**WHAT THE TASK REQUIRES:** Every record below should be written out exactly; pictures stay out.

**EXTRACTED DATA:**
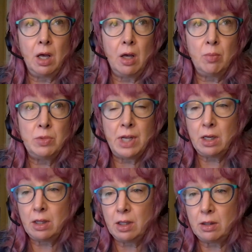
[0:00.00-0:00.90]

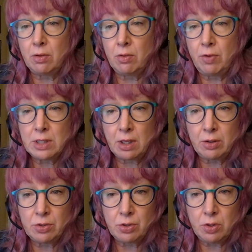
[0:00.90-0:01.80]
data that the
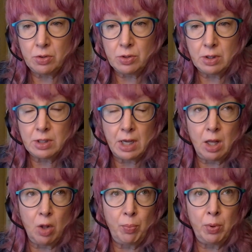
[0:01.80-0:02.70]
retailers are using to
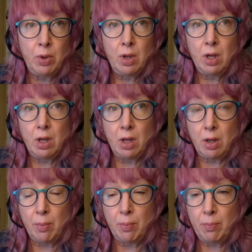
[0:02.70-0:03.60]
help
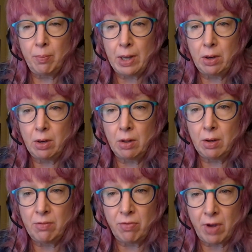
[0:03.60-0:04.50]

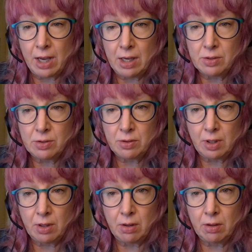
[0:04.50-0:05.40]
better advise
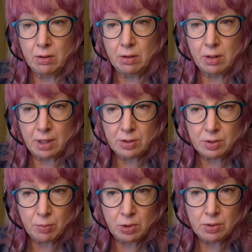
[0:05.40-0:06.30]
their
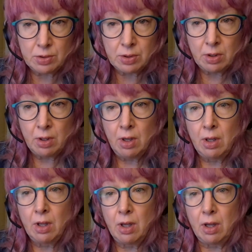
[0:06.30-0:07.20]
customers,
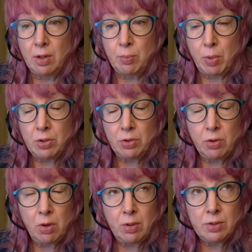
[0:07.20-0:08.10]
their partner
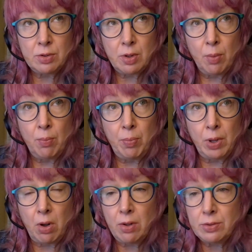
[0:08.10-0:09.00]
growers,
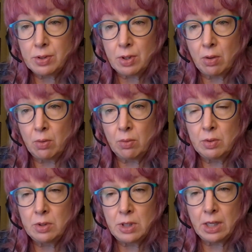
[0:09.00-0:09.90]
but also
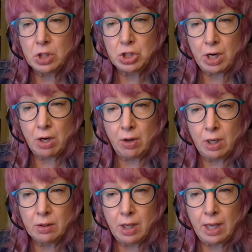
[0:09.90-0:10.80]
data
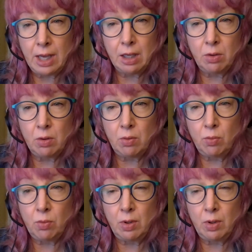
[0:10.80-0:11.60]
sharing. And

**WORKED SOLUTION:**
[0:00.00-0:00.90]

[0:00.90-0:01.80]
data that the
[0:01.80-0:02.70]
retailers are using to
[0:02.70-0:03.60]
help
[0:03.60-0:04.50]

[0:04.50-0:05.40]
better advise
[0:05.40-0:06.30]
their
[0:06.30-0:07.20]
customers,
[0:07.20-0:08.10]
their partner
[0:08.10-0:09.00]
growers,
[0:09.00-0:09.90]
but also
[0:09.90-0:10.80]
data
[0:10.80-0:11.60]
sharing. And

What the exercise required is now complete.